I'm sure that you could redo the function to eliminate the loop, but I doubt that it is the root cause of the problem. It sounds like the underlying problem is with Access holding update locks while waiting for user action.
February 28, 2015 at 5:40 am
Michael Valentine Jones (2/28/2015)
You should consider setting the database to Read Committed Snapshot.
This. Absolutely this.
Bear in mind that nolock doesn't just mean dirty reads. Keeping nolock may seem fine until that one day where data is changing and the nolock hint allows a report to read a few rows multiple times. Nothing tends to annoy users more than results that are incorrect, except business decisions made off that incorrect data (eg if it's financial data duplicate/missed row may result in an account total showing too high or too low, resulting in the business approving/denying transactions incorrectly)
Gail Shaw
Microsoft Certified Master: SQL Server, MVP, M.Sc (Comp Sci)

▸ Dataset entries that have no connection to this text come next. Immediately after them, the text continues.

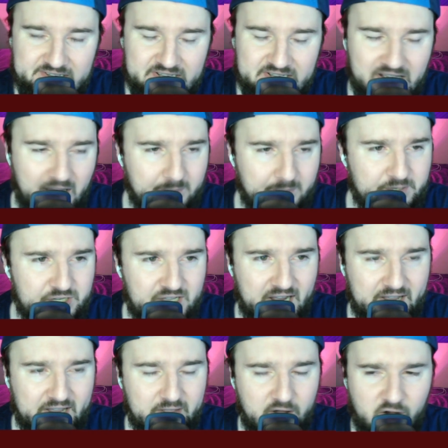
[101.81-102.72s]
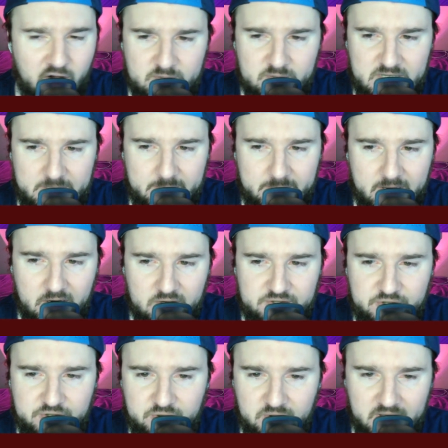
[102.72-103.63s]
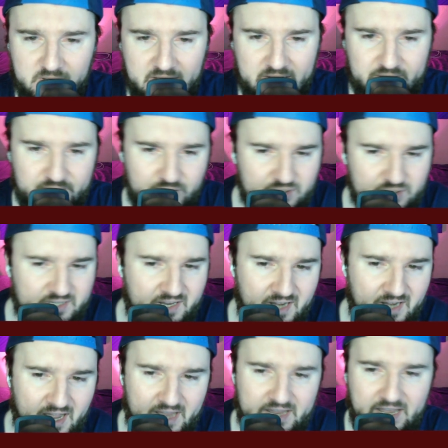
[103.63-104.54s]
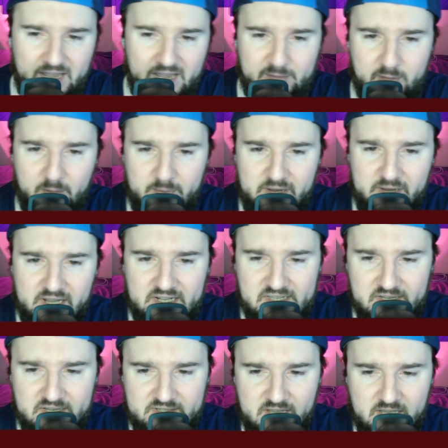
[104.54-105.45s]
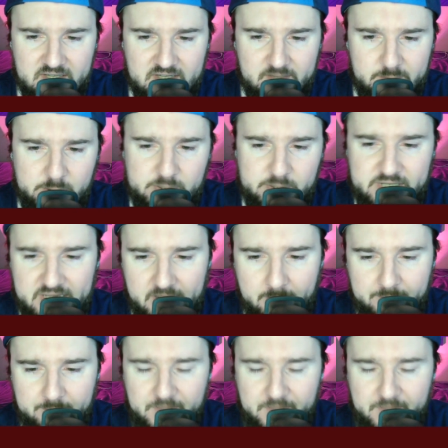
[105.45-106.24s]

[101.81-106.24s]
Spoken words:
I'm just liking the home team here. Tulane Thursday night game up against this SMU team.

SQL In The Wild: Discussions on DB performance with occasional diversions into recoverability
March 2, 2015 at 8:00 am
I did create the PK using the table designer in SSMS, so it did create clustered indexes (according to the Indexes list in SSMS). I can't imagine a situation where you'd want a PK that's not a clustered index, though (at least, I can't imagine one right now )
There are lots of good reasons. There was a good article on just this point recently. As a general you, you want to cluster where you get the most benefit.